Google Gemini 3 Makes a Huge Leap on the ARC‑AGI Benchmark
- By Bruce Nielson
- ML & AI Specialist
Google’s Gemini 3 has posted a standout result on the ARC Prize Leaderboard – ARC‑AGI‑1, scoring about 87.5% in its Deep Think preview — a very strong showing on a benchmark focused on abstract reasoning. ARC‑AGI‑1 (Abstraction & Reasoning Corpus for AGI) is designed to test fluid intelligence: each task provides a few input/output examples, and models must infer underlying rules rather than rely on memorization. The benchmark emphasizes skill-acquisition efficiency, rewarding reasoning and generalization over brute-force performance. (ARC Prize Technical Report)

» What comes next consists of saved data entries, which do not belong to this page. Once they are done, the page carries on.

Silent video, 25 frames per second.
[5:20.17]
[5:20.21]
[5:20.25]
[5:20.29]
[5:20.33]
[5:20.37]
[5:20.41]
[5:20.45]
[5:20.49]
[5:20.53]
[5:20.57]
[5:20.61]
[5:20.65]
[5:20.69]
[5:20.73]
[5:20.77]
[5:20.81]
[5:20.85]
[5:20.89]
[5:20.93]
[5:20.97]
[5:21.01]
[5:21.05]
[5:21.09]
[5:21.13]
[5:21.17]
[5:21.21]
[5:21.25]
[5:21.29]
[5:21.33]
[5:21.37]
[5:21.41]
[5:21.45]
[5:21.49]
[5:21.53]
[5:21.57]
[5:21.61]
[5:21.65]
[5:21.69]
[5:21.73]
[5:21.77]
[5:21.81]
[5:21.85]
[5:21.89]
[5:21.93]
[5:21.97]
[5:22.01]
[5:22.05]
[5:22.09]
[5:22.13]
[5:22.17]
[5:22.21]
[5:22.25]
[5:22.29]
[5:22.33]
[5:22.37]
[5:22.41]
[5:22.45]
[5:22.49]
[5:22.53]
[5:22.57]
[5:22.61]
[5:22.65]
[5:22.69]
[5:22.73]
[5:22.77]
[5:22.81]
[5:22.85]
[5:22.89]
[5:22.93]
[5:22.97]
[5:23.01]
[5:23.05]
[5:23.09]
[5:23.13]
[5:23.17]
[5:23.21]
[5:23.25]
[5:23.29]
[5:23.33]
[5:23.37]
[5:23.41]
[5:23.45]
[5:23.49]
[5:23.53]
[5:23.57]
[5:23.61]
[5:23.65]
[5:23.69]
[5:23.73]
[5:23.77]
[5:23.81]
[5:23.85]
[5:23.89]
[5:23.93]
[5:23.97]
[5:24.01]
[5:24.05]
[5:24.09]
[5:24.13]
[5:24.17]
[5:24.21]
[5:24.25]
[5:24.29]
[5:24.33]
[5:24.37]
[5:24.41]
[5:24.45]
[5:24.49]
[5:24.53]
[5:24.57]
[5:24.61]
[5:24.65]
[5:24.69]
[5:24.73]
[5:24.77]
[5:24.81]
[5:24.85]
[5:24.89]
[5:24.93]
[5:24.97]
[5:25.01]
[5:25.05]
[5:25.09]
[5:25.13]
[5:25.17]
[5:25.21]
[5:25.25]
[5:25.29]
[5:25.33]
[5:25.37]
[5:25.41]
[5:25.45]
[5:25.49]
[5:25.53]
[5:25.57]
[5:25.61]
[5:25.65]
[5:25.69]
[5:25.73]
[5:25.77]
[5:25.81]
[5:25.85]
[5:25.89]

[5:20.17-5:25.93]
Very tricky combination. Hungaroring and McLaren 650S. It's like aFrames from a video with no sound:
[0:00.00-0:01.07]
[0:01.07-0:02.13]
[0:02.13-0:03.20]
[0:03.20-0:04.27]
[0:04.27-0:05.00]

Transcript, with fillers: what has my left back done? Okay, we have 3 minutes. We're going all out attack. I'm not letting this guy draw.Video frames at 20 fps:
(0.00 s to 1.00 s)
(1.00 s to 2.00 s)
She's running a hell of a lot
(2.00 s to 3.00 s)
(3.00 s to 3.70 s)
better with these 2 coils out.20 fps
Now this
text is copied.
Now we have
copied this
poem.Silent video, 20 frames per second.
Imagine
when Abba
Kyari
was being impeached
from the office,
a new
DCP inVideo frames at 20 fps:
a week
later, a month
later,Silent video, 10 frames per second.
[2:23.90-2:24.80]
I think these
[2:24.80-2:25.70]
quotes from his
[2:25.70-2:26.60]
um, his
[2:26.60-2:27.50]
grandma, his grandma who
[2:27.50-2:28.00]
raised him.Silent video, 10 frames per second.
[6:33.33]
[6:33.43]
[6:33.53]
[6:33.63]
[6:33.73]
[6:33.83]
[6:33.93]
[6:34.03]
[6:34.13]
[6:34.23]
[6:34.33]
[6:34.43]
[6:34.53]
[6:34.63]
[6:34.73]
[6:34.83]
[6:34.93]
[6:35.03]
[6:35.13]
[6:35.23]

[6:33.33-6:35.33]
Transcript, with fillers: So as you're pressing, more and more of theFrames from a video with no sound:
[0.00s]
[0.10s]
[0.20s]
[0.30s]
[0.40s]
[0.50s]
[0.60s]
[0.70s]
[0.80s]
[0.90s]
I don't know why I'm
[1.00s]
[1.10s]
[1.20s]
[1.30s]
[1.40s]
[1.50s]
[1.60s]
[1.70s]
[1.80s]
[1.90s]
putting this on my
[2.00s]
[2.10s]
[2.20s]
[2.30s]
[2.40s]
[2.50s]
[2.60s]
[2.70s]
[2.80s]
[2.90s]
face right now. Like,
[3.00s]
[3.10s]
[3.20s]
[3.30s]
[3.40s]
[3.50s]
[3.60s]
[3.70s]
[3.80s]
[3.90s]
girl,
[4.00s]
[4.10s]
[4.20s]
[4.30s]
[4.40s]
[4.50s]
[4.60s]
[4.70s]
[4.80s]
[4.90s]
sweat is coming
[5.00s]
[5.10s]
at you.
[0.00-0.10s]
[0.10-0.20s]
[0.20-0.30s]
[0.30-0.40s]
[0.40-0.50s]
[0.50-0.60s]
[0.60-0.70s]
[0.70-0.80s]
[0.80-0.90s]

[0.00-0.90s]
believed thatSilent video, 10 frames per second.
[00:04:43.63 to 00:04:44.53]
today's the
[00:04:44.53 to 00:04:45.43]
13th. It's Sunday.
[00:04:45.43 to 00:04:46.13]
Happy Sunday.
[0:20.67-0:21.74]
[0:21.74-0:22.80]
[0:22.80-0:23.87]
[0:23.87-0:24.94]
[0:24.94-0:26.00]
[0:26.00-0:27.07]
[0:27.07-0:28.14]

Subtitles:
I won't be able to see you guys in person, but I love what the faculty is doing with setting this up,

This 87.5% score suggests Gemini 3 Deep Think is effectively reasoning with abstract rules, not just pattern matching, and positions it as a model capable of structured, AGI‑style problem solving. Beyond ARC‑AGI‑1, Google has publicly confirmed that Gemini 3 Deep Think achieves 45.1% on ARC‑AGI‑2, a more challenging follow-up benchmark that also tests reasoning and code execution skills. (Google Blog, VentureBeat)
If these results hold, they represent a meaningful step forward: Gemini 3 is not just a larger LLM but a reasoning-first model capable of abstract problem solving. High performance on ARC‑AGI‑1 signals efficient learning and generalization — core aspects of intelligence that many benchmarks don’t test — and marks a clear signal that AI systems are beginning to handle tasks previously out of reach for conventional models.